Gus Miftah (instagram)
Follow Suara.com untuk mendapatkan informasi terkini. Klik WhatsApp Channel & Google News

Suara.com - Setelah viral karena mengolok-olok penjual es keliling, Miftah Maulana Habiburrahman Gus Miftah langsung dikritik oleh publik, termasuk beberapa tokoh agama di Indonesia. Terbaru, ia telah mengumumkan pengunduran dirinya sebagai Utusan Khusus Presiden pada Jumat (6/12/2024).

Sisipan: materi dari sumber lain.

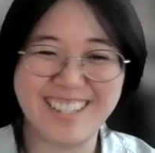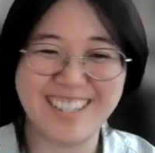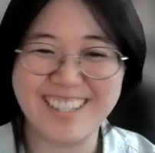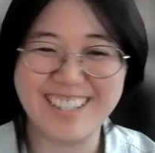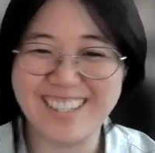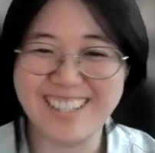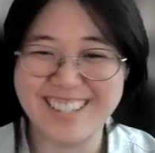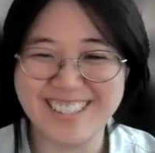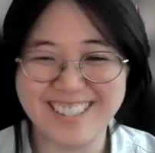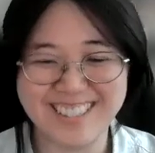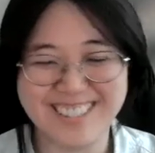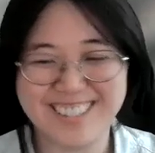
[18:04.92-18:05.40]

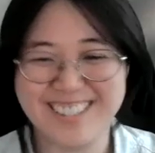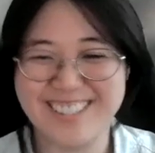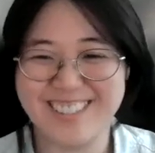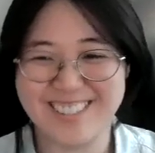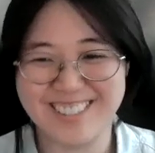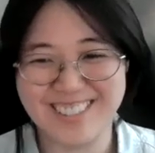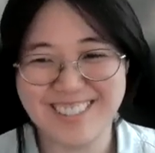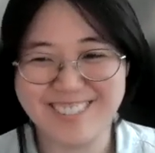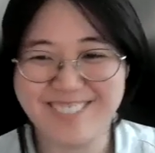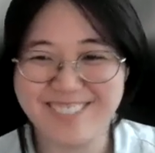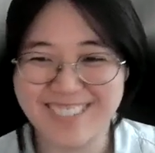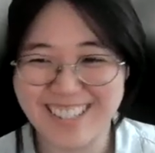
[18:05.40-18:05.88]
others to
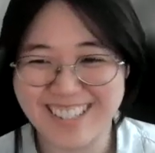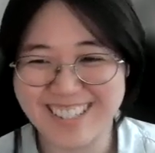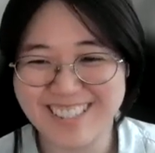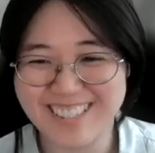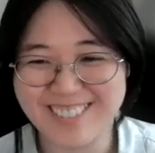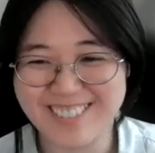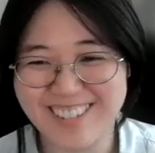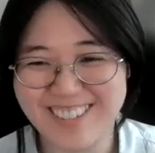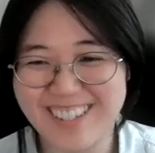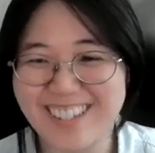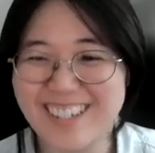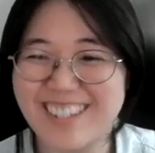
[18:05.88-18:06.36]
join me as
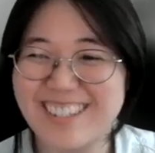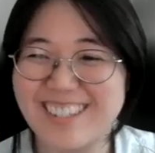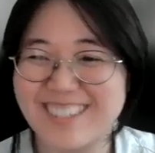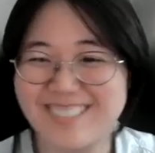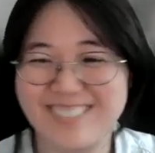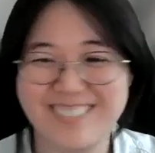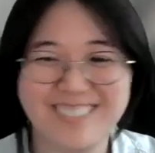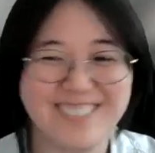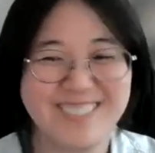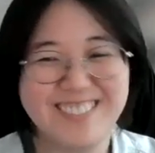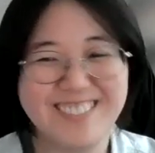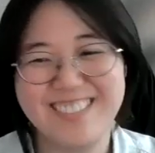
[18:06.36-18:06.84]
well.
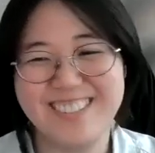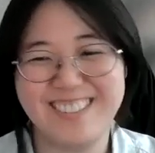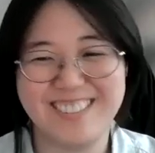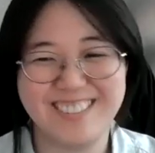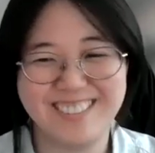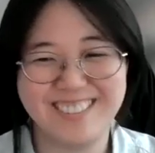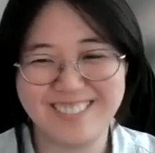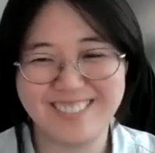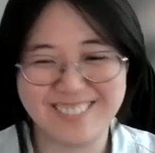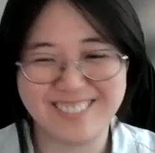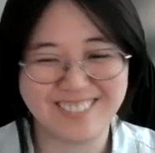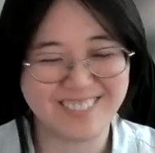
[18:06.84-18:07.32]

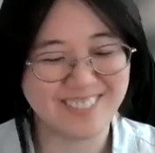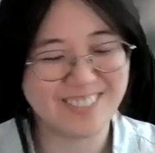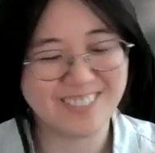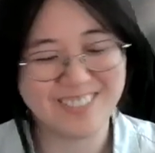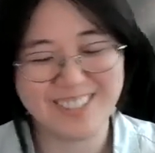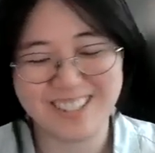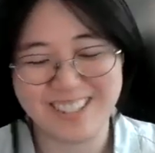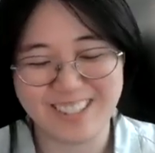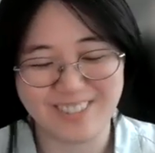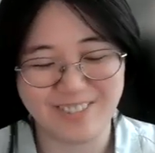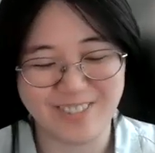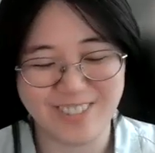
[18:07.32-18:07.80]

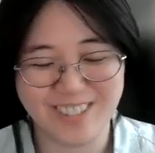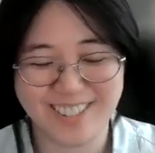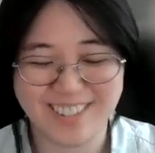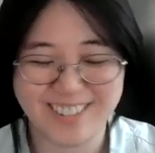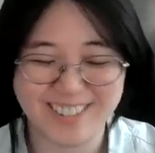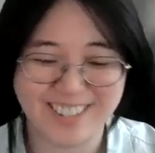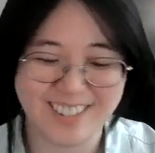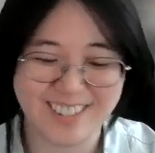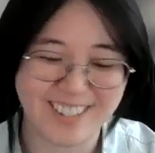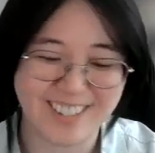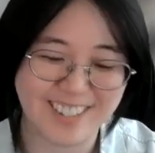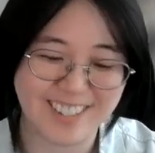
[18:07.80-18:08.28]
Deep breaths
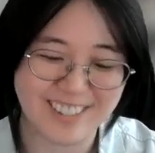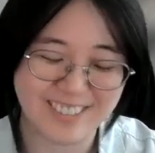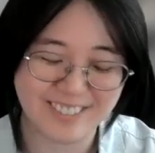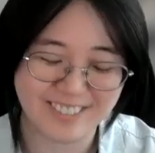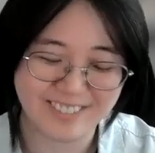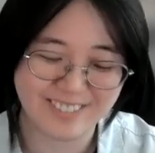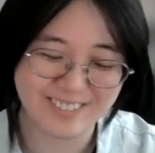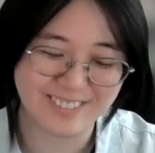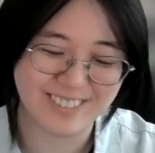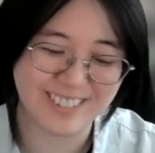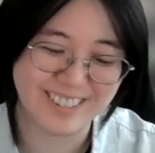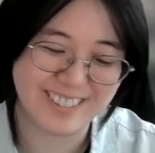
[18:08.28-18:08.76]
are
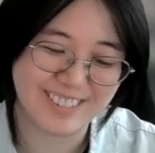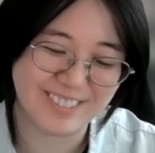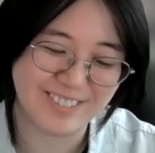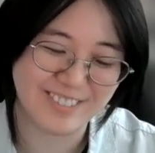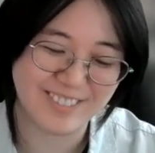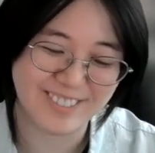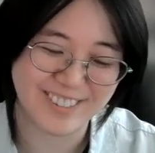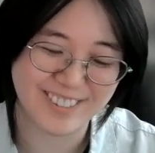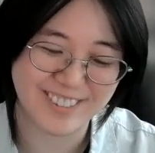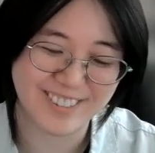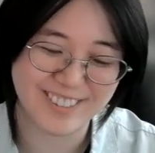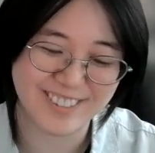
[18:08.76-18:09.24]

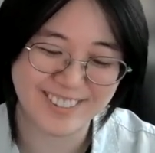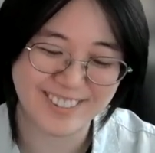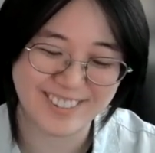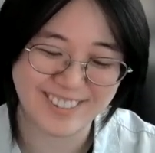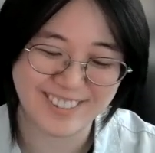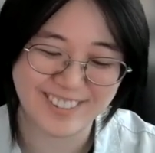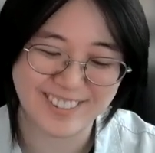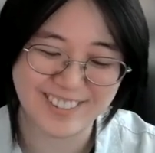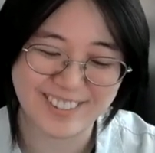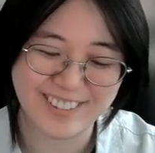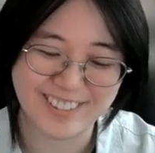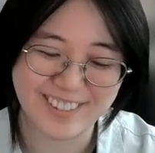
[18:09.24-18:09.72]
wonderful.
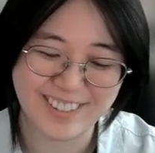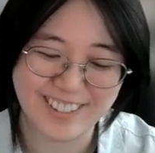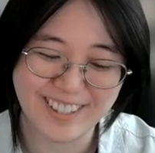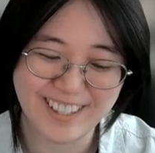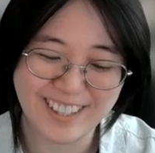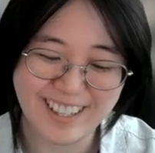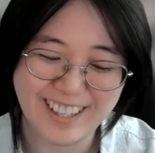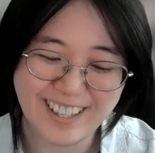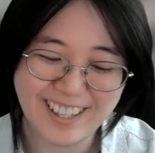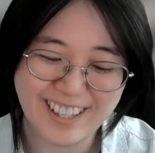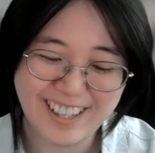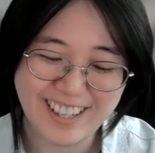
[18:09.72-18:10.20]
So
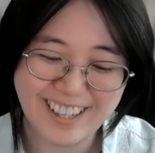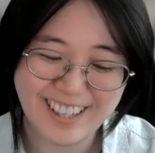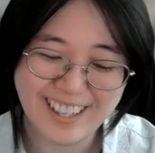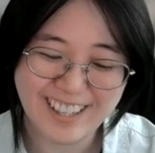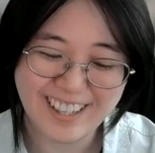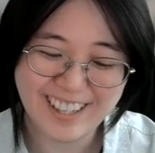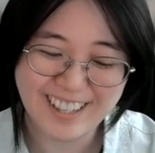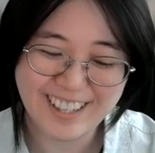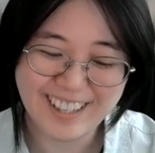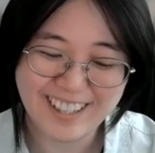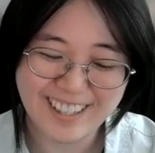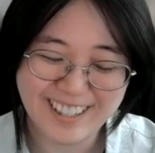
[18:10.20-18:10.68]

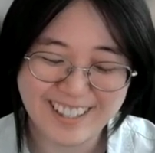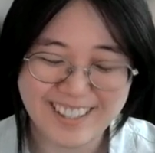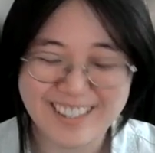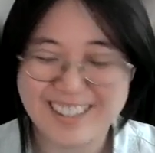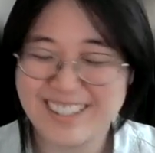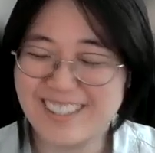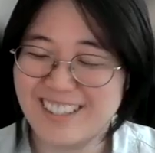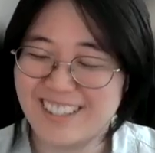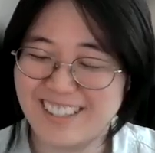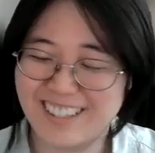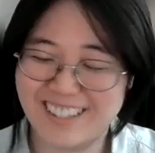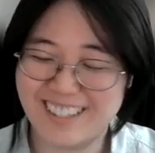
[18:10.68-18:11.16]

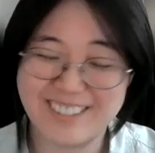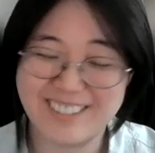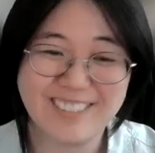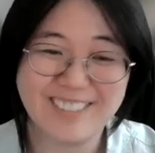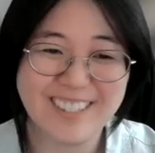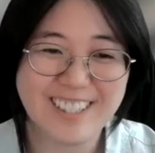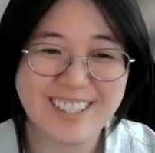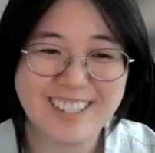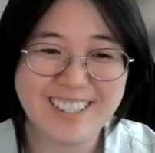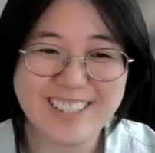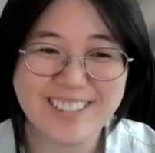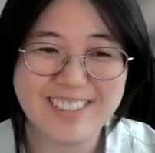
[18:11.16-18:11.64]
here we
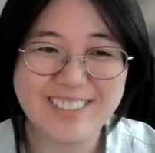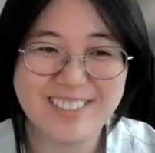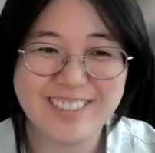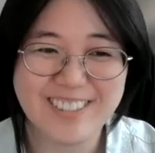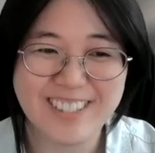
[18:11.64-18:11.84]
go.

Lebih dari itu, gelar ‘Gus’ yang dipakainya juga menjadi sorotan. Bahkan, muncul informasi di media sosial jika Miftah bukanlah Gus, sehingga ada seruan untuk tidak memanggilnya dengan gelar Gus lagi.

"Miftah asli namanya Ta'im, bukan Gus, ayahnya orang Lampung kerja serabutan. Ta'im dulu marbot di Masjid Mergangsan Jogja saat kuliah dan nggak lulus. Dulu nggak ada perempuan mau. Pernah ikut partai gagal. Baru sukses setelah dibantu Amien Rais, lalu berubah jadi Gus Miftah supaya terkenal," tulis warganet di media sosial X.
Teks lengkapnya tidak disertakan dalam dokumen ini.